▶ What is expected
Your task is to repeat exactly the lines from the one with "[6:20.73-6:21.73]" through the end of the records, both included; please leave the pictures out.

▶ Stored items
╭──

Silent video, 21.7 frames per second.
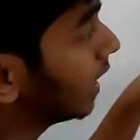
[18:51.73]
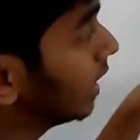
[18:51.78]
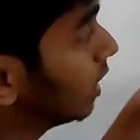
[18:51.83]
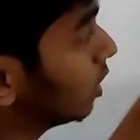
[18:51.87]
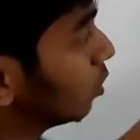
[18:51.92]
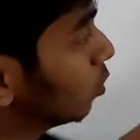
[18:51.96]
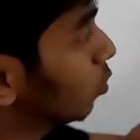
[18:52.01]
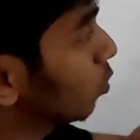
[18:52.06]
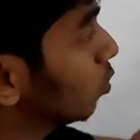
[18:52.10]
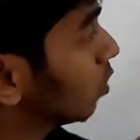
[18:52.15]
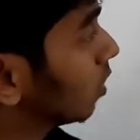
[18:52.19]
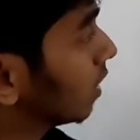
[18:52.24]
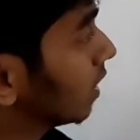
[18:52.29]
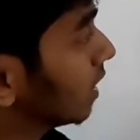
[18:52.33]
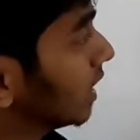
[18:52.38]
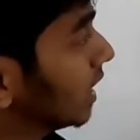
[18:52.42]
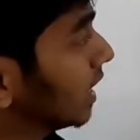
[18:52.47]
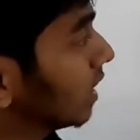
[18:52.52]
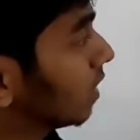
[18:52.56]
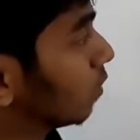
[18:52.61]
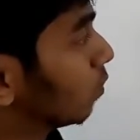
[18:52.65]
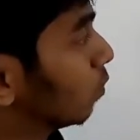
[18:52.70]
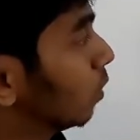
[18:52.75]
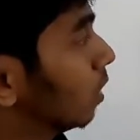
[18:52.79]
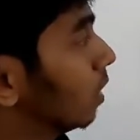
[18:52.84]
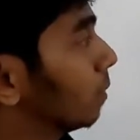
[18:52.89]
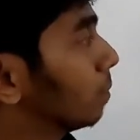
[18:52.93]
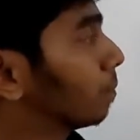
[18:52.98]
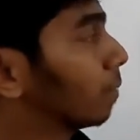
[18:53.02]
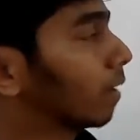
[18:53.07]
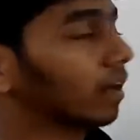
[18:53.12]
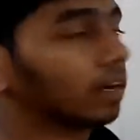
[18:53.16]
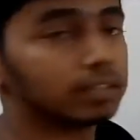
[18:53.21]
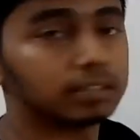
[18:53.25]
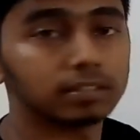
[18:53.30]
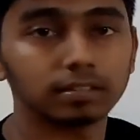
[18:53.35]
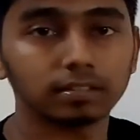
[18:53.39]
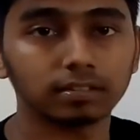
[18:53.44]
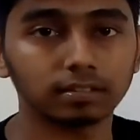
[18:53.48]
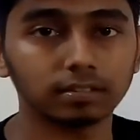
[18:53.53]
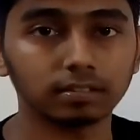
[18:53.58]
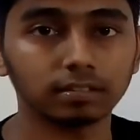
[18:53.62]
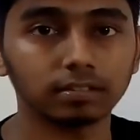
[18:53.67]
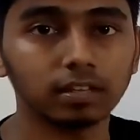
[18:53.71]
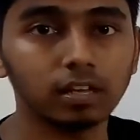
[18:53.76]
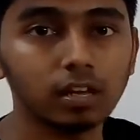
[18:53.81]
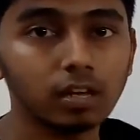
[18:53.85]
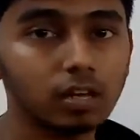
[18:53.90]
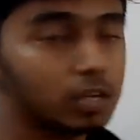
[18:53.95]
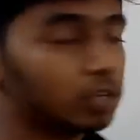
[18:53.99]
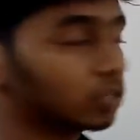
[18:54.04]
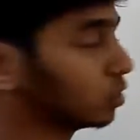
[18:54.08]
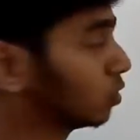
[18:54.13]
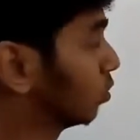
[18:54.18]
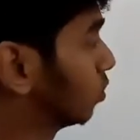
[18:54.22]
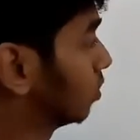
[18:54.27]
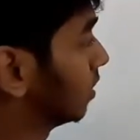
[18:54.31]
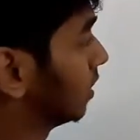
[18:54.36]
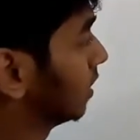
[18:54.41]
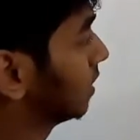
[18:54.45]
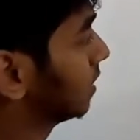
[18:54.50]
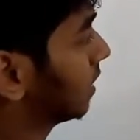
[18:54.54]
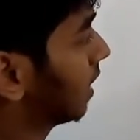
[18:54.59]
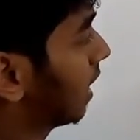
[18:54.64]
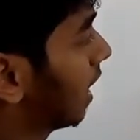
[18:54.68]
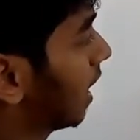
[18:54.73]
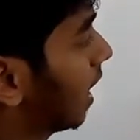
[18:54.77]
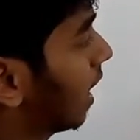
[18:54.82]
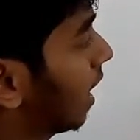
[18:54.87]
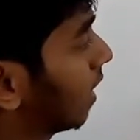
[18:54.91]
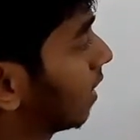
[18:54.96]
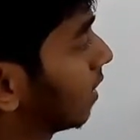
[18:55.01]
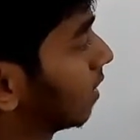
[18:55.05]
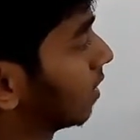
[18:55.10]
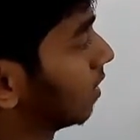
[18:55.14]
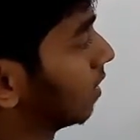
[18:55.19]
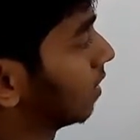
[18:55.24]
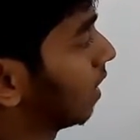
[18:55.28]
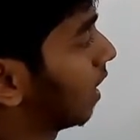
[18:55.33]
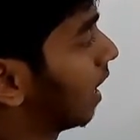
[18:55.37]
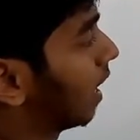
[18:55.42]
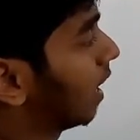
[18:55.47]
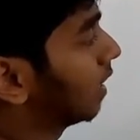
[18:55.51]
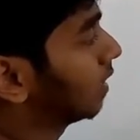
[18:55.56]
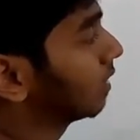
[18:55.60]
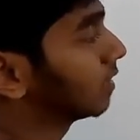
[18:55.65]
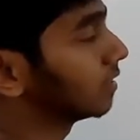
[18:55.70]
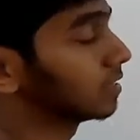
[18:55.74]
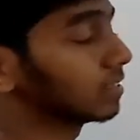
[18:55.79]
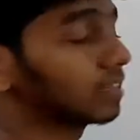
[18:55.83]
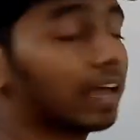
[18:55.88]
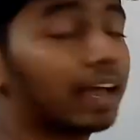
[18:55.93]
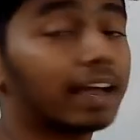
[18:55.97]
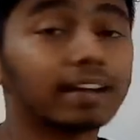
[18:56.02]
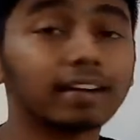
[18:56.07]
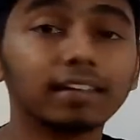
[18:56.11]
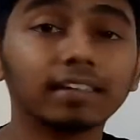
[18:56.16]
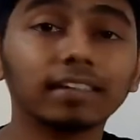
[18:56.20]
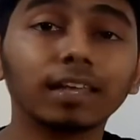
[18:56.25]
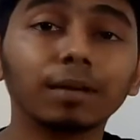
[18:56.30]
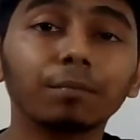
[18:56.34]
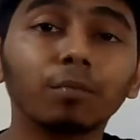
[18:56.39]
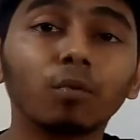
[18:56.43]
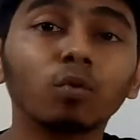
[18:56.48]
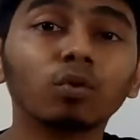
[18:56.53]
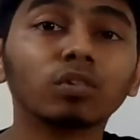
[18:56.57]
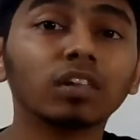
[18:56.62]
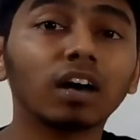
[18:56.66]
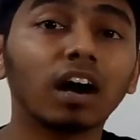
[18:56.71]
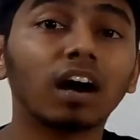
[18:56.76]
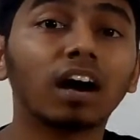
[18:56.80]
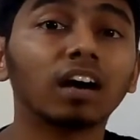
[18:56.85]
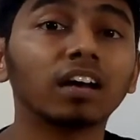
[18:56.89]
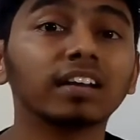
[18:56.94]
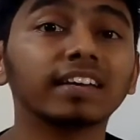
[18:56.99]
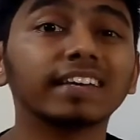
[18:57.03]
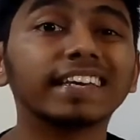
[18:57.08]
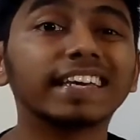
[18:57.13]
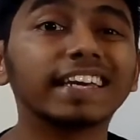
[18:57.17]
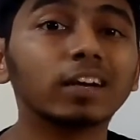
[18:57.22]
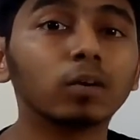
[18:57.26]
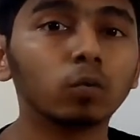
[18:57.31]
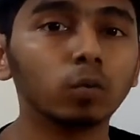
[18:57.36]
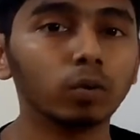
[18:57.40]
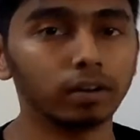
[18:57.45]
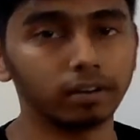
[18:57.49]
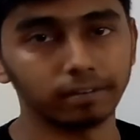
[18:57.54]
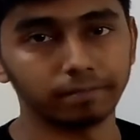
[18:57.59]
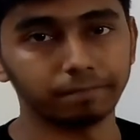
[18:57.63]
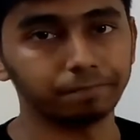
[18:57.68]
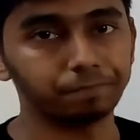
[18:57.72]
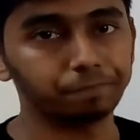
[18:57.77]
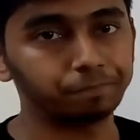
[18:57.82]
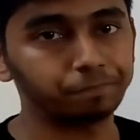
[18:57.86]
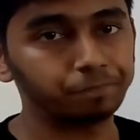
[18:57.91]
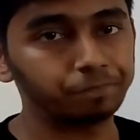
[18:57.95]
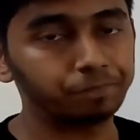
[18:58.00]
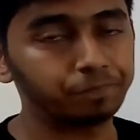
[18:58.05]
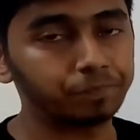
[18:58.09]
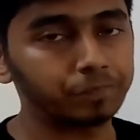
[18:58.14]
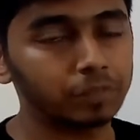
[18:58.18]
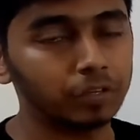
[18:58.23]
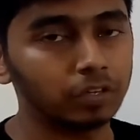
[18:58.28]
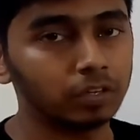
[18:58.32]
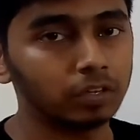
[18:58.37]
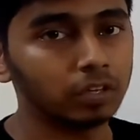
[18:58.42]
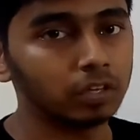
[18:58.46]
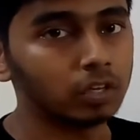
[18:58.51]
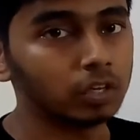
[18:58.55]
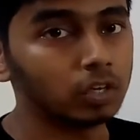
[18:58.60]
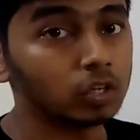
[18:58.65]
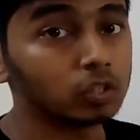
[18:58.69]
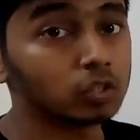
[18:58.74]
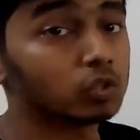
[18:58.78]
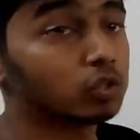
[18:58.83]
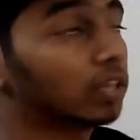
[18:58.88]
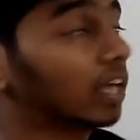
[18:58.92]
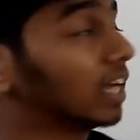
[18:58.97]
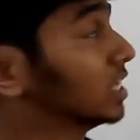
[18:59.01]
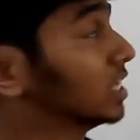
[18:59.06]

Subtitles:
into equal parts. So this angle and this angle, they both are equal. So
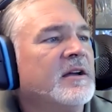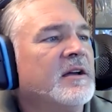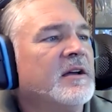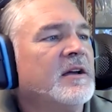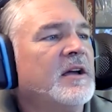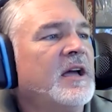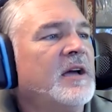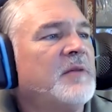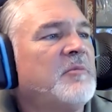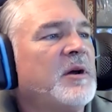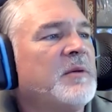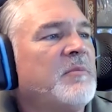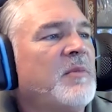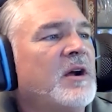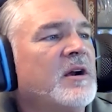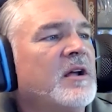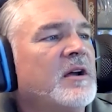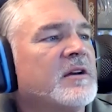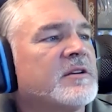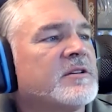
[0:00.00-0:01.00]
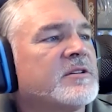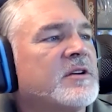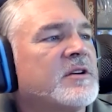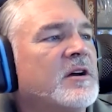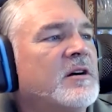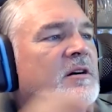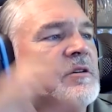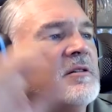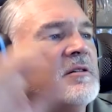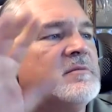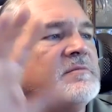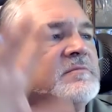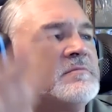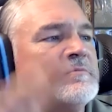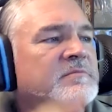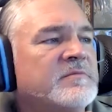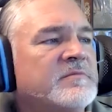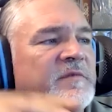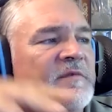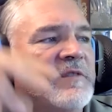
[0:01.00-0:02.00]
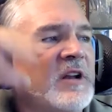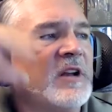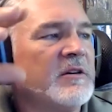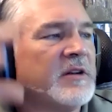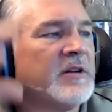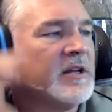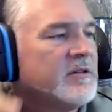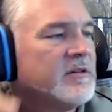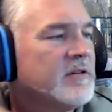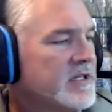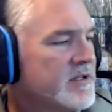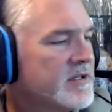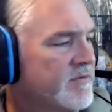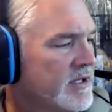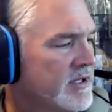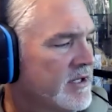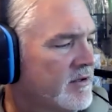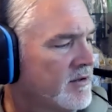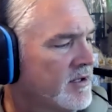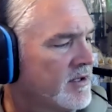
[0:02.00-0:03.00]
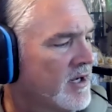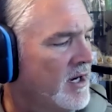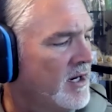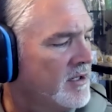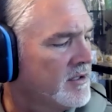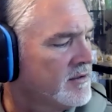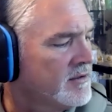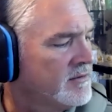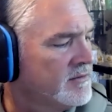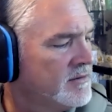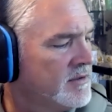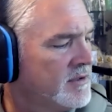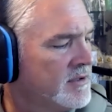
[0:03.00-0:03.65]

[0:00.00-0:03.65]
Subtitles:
And when monarchs go floating gracefully through the garden,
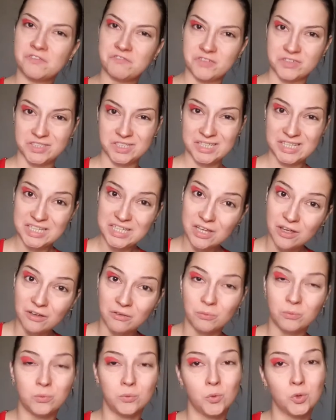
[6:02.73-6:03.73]
of
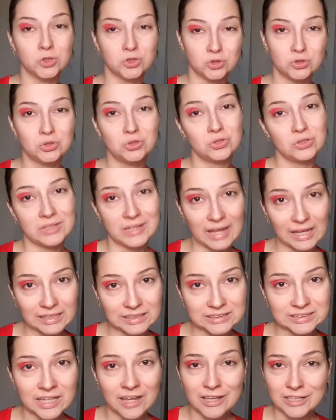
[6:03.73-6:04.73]
idea what to do
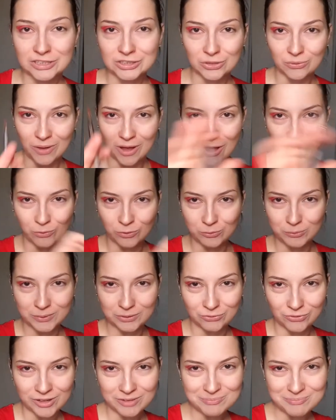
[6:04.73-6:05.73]
next. So I will
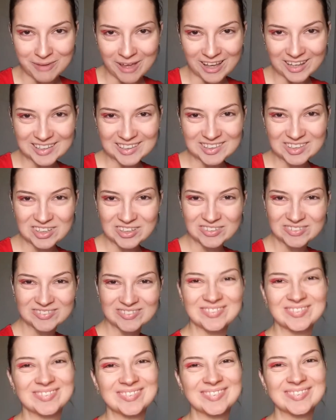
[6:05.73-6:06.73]
be right back
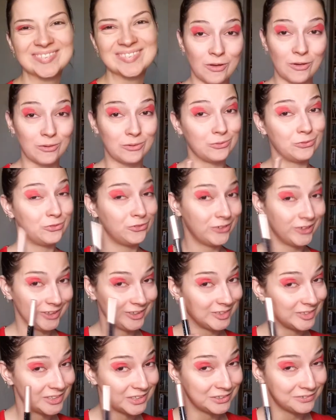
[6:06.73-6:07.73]
a
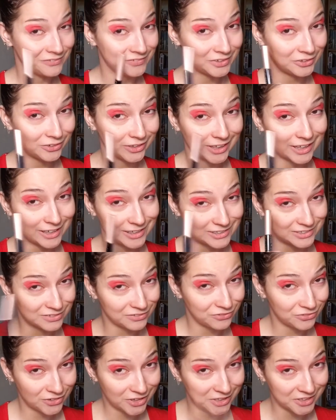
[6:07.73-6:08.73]
really severe
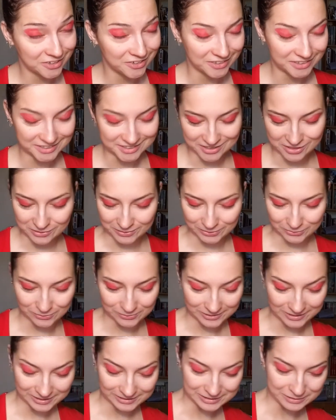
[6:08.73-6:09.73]
case of red eyes going
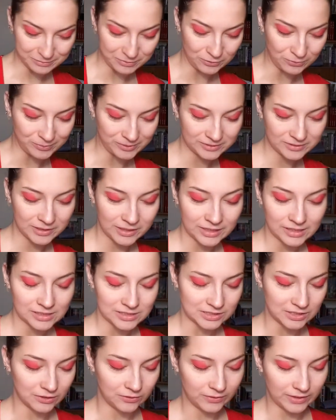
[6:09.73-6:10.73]
on at the moment.
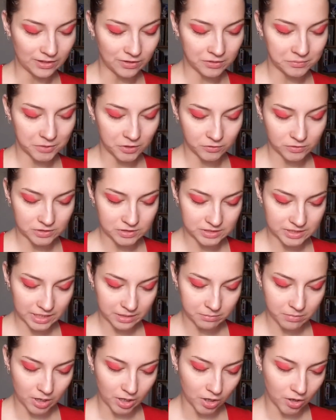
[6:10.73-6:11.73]
So now I'm going to
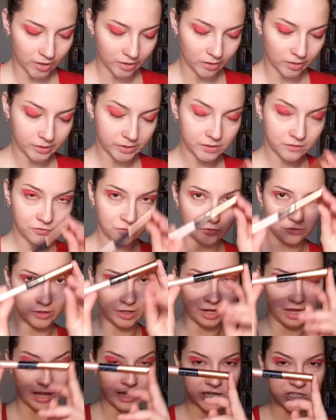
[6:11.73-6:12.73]
take my eyeliner
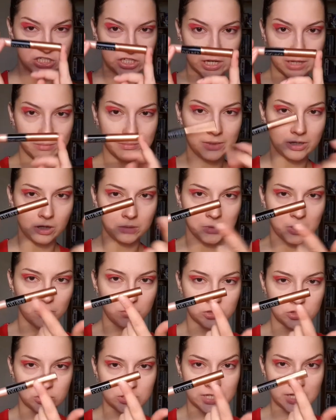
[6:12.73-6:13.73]
from H&M and I'm
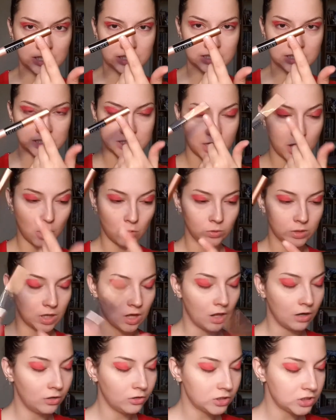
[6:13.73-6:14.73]
going to take this gold
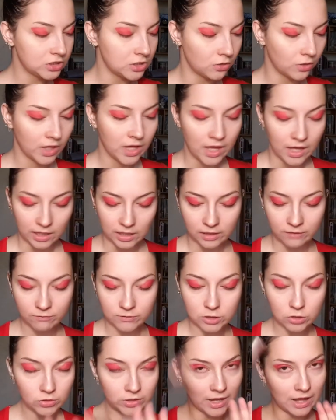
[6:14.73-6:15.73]
color. So
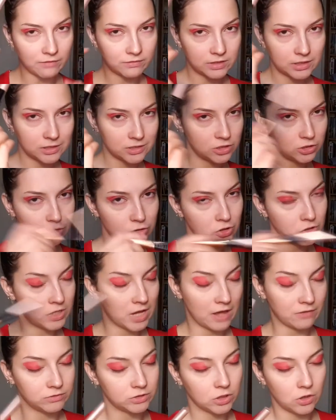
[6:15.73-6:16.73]
if you don't have this, you
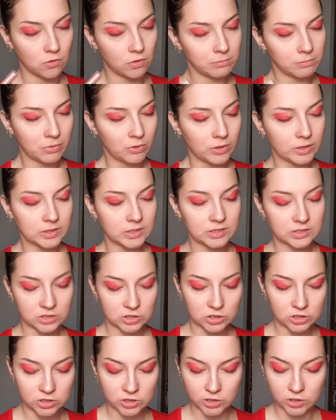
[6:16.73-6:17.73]
don't have to go and buy
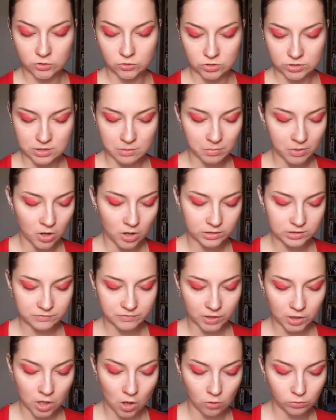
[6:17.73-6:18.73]
this. Just use some kind
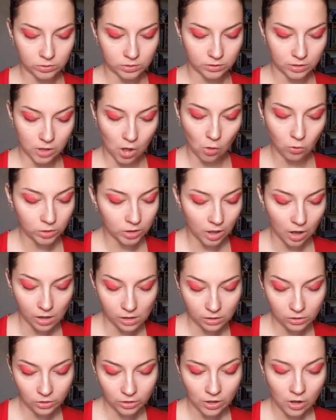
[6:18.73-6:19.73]
of a gold
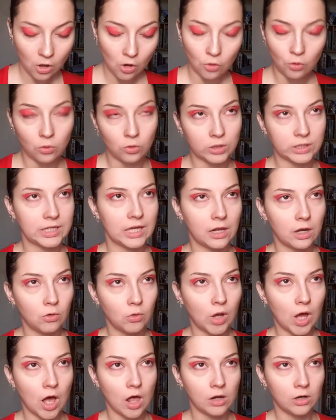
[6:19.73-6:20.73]
color or
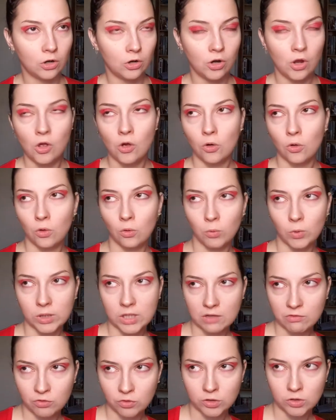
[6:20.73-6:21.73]
yellow color or
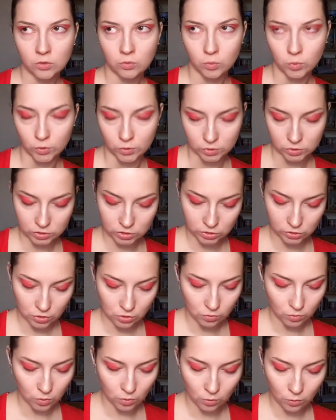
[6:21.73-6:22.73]
whatever you want. You
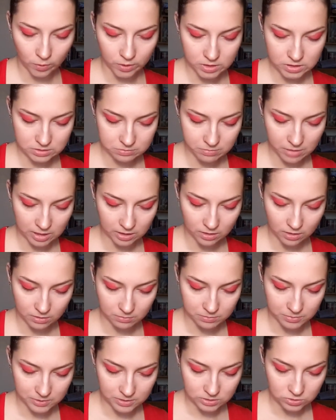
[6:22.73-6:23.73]
know, always
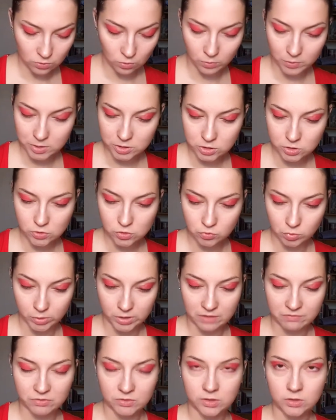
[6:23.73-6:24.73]
makeup is always use
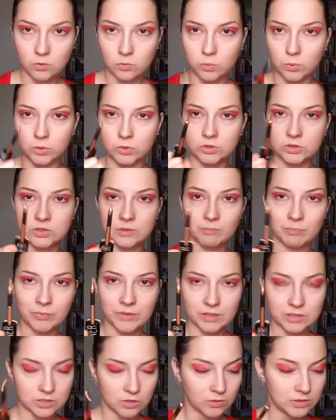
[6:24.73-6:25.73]
whatever you want.
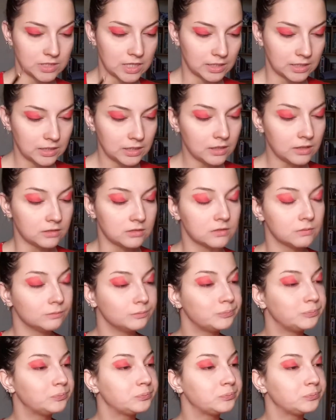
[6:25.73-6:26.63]
So taking it.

╰──

▶ Answer to the exercise
[6:20.73-6:21.73]
yellow color or
[6:21.73-6:22.73]
whatever you want. You
[6:22.73-6:23.73]
know, always
[6:23.73-6:24.73]
makeup is always use
[6:24.73-6:25.73]
whatever you want.
[6:25.73-6:26.63]
So taking it.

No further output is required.